The subject of SONIA futures fragility continues to be incessantly raised by market contributors, significantly within the context of huge strikes in implied charges at instances all through the mountain climbing cycle. One query we regularly get requested by market contacts is whether or not important UK information releases equivalent to CPI and labour market statistics, that are paramount to informing expectations in regards to the future path of Financial institution Price, will revert to being launched throughout market buying and selling hours. Previous to Covid, key information releases had been at 09:30am, effectively inside the SONIA futures market opening instances. This meant the info hit the market when liquidity had already ‘woken up’ from the market open. Nevertheless, with the present arrange of the info releases being at 07:00am (initially moved as a result of Covid made safe press briefings not attainable, subsequently made everlasting) some counsel the market open sees exacerbated value ‘gaps’, with algorithmic market-makers ‘switching off’, and the normal financial institution market-makers concurrently lacking out on the surge in volumes they could expertise throughout the common value discovery course of round such occasions. This isn’t the case throughout different jurisdictions such because the US and EA, which each have important information releases inside buying and selling hours. Some market contributors counsel that this issue continues to have an effect on participation and therefore liquidity, with market-making in UK spinoff markets probably much less engaging versus different worldwide markets, and end-users unable to effectively hedge their threat in response to key information releases while the market is closed.

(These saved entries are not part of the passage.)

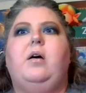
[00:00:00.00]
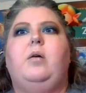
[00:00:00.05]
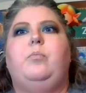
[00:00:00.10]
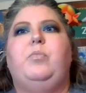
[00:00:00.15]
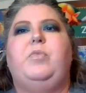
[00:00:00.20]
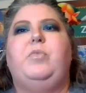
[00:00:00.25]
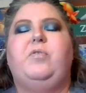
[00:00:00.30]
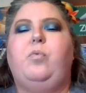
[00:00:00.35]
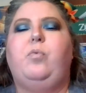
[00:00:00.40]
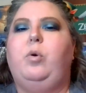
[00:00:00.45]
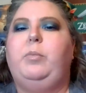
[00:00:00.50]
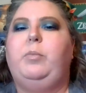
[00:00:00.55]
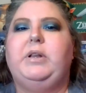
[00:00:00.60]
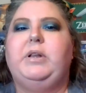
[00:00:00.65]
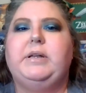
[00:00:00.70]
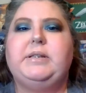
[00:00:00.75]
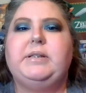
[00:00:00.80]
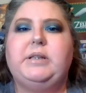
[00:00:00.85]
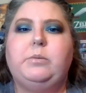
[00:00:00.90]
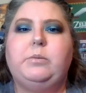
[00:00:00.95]
the
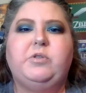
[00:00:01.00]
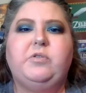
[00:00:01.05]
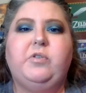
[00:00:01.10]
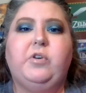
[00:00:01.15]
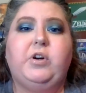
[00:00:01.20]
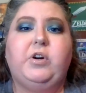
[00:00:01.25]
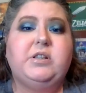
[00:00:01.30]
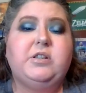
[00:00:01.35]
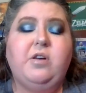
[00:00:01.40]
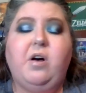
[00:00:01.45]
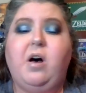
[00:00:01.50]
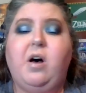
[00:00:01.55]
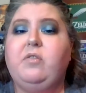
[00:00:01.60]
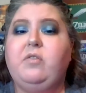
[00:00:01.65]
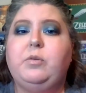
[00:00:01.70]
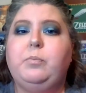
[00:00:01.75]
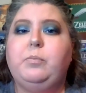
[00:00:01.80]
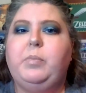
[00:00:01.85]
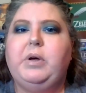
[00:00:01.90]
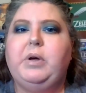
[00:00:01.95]
formula seems very
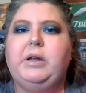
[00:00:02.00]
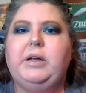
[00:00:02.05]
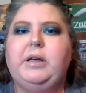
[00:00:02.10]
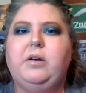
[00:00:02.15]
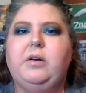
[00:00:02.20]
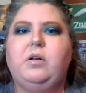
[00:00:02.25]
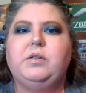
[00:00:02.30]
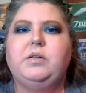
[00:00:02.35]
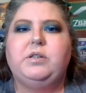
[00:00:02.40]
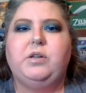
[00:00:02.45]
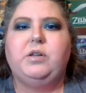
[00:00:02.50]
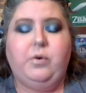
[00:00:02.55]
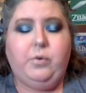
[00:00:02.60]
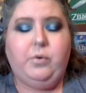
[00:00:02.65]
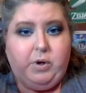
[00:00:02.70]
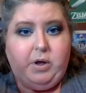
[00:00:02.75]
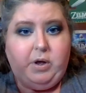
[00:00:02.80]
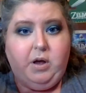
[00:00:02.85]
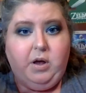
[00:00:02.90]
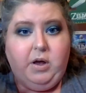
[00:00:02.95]
soft, but it also
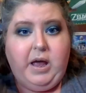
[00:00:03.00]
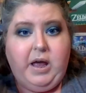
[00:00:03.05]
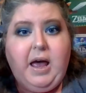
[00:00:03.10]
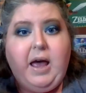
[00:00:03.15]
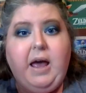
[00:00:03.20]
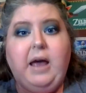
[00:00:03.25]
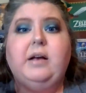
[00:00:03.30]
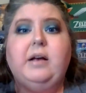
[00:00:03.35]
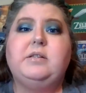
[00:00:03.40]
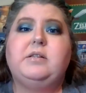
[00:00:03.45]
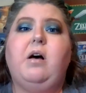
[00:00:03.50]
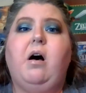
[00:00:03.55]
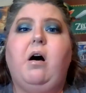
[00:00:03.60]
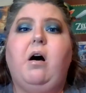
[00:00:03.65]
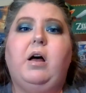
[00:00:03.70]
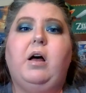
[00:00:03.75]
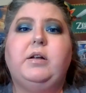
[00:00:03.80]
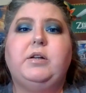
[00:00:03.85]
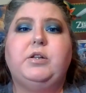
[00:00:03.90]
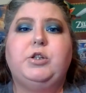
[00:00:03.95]
hangs
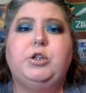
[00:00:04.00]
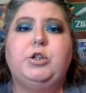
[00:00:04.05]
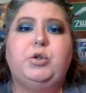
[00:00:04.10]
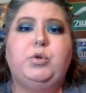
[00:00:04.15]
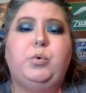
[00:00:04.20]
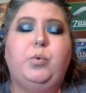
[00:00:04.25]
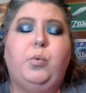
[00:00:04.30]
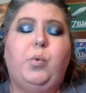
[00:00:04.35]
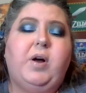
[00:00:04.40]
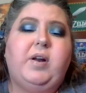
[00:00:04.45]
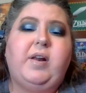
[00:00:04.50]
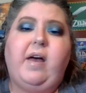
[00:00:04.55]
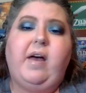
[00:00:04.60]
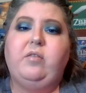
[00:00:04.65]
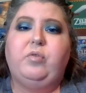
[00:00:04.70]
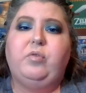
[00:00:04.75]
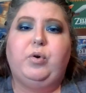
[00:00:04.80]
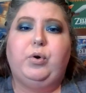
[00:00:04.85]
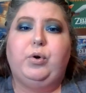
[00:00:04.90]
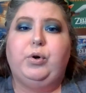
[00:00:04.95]
on to
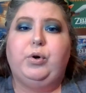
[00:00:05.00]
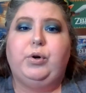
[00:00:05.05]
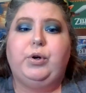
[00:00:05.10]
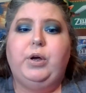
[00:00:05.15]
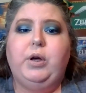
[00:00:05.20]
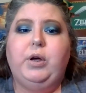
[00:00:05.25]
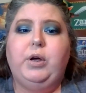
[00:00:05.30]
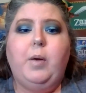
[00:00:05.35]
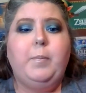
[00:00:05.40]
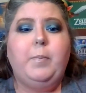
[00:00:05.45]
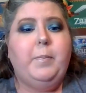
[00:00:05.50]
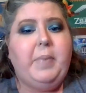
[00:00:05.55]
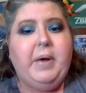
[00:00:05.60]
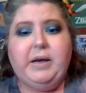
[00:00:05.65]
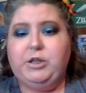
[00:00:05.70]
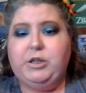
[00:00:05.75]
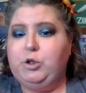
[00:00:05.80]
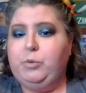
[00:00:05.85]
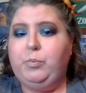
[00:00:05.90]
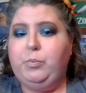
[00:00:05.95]
whatever
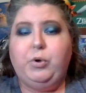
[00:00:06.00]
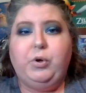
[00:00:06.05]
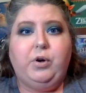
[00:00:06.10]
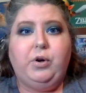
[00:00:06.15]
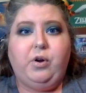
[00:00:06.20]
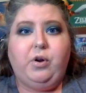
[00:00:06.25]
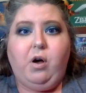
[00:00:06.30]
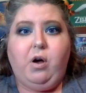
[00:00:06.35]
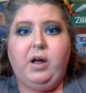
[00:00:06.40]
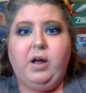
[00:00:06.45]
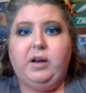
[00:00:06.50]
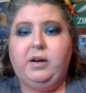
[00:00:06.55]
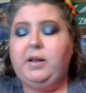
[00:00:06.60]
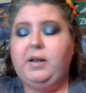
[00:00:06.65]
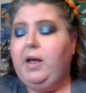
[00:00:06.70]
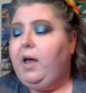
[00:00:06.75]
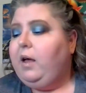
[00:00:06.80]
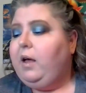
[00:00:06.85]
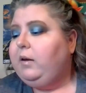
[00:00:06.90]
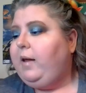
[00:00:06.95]
base you put it on.
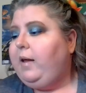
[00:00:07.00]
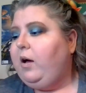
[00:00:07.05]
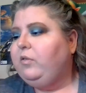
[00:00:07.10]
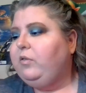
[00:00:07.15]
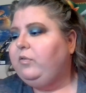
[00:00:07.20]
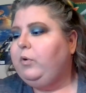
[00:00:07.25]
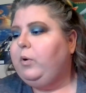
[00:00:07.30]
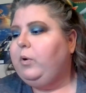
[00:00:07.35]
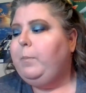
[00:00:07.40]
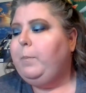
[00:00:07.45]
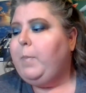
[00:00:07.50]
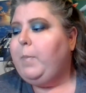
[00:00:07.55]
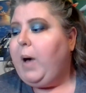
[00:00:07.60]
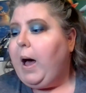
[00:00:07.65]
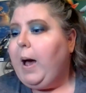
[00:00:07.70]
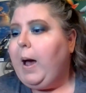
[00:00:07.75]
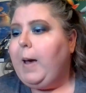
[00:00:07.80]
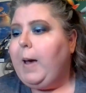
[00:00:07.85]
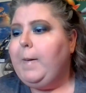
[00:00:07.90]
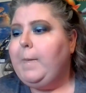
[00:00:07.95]
Now, for
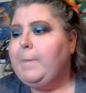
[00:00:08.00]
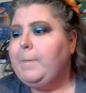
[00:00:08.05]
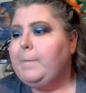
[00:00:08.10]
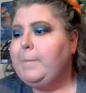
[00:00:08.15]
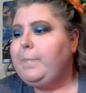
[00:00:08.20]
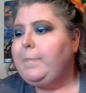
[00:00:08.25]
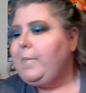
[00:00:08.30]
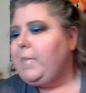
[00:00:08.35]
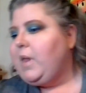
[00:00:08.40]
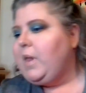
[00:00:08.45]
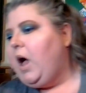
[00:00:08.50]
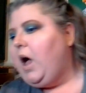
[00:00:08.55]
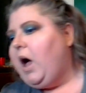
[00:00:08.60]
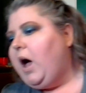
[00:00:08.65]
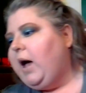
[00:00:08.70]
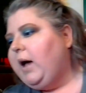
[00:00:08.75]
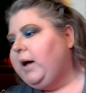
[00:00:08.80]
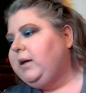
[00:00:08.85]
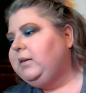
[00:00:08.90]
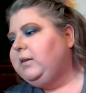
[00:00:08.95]
my
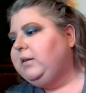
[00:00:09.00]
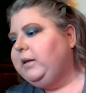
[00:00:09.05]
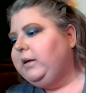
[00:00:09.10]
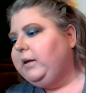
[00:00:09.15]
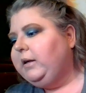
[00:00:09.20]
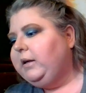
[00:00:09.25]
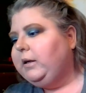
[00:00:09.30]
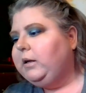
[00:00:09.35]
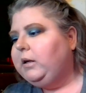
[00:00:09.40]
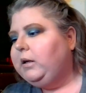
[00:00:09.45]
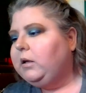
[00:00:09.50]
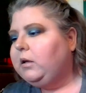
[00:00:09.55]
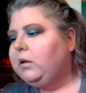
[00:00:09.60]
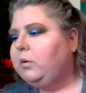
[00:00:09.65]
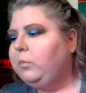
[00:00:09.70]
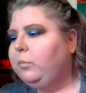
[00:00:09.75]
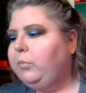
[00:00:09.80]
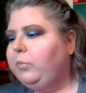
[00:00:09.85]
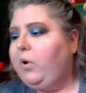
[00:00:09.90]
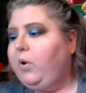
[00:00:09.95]
eyelid
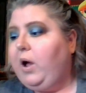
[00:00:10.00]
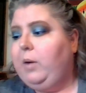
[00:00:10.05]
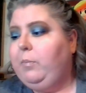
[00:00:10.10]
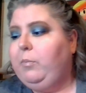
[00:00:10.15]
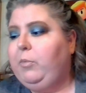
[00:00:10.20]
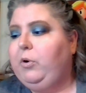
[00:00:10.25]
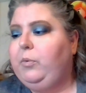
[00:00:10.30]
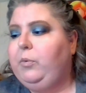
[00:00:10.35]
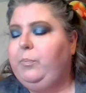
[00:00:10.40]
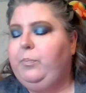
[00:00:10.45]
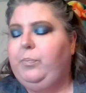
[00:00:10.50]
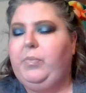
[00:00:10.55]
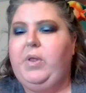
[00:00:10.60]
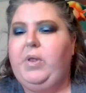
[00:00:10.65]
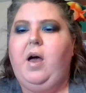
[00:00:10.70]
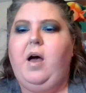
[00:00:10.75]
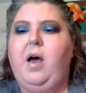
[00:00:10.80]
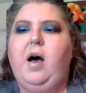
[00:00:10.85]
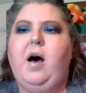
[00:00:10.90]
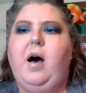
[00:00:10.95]
primer,
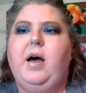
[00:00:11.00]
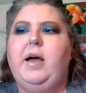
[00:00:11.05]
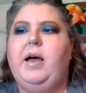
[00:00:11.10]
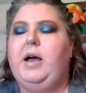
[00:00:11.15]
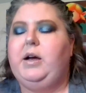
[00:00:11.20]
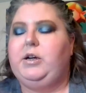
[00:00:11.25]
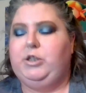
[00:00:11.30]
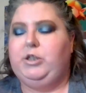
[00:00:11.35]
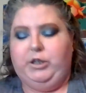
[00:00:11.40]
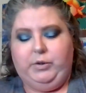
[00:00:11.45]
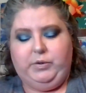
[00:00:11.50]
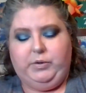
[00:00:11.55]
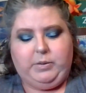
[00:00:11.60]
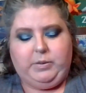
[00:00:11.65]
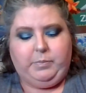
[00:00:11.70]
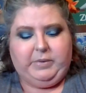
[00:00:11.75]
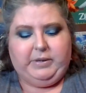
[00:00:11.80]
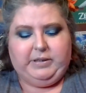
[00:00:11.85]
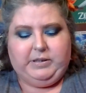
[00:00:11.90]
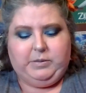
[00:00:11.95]
I actually use
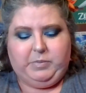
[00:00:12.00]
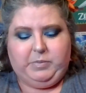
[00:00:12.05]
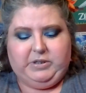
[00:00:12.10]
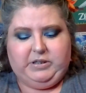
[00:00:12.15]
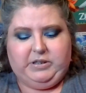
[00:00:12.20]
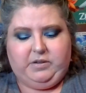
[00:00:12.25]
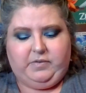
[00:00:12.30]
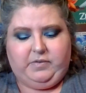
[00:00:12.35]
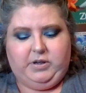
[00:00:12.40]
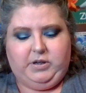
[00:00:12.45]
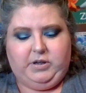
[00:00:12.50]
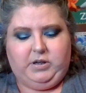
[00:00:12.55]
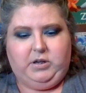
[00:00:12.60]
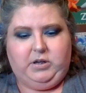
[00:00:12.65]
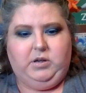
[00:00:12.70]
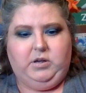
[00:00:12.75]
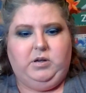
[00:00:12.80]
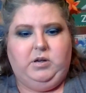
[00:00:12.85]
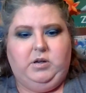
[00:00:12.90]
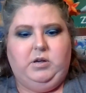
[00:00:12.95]
something
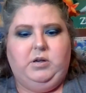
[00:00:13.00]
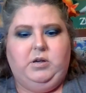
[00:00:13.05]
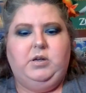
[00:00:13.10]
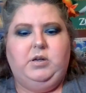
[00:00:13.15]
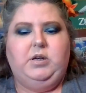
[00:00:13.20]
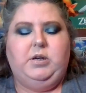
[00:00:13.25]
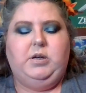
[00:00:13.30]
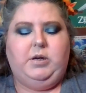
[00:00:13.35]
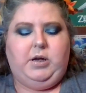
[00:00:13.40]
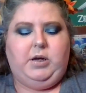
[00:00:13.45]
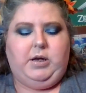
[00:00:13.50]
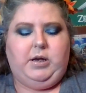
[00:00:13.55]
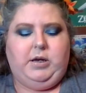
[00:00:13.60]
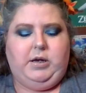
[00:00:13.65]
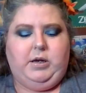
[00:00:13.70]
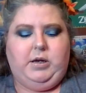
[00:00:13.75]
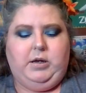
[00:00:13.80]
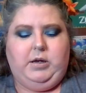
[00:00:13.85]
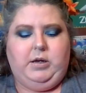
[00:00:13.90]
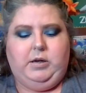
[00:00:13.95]
specific.
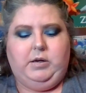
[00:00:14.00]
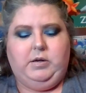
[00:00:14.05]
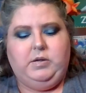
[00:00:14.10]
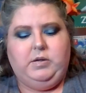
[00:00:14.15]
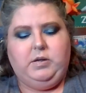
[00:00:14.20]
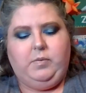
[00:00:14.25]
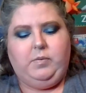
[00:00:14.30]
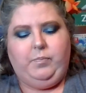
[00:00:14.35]
And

It’s in everybody’s curiosity that UK short-term rate of interest markets are as deep and liquid as they are often to make sure environment friendly financial coverage transmission and monetary stability, and plenty of progress has been made on this regard as the intense volatility as decreased. The important thing query nevertheless is whether or not there may be something extra that may be accomplished to hurry up additional enhancements and encourage better participation. Altering information launch instances is probably not a ‘silver bullet’ nevertheless. Some out there might even desire to have longer to consider what the info means for the possible path of coverage, and there may be maybe some public profit in information releases hitting the morning information headlines earlier. However it’s a minimum of a query value contemplating if a reversion to the pre-Covid norm might encourage a more healthy eco-system of contributors within the SONIA futures market and different associated markets.
David Glanville works within the Financial institution’s Sterling Markets Division and Arif Merali is a Senior Advisor throughout the Markets Directorate.
With because of Joel Mundy for information and analytics who works within the Financial institution’s Market Intelligence and Evaluation Division.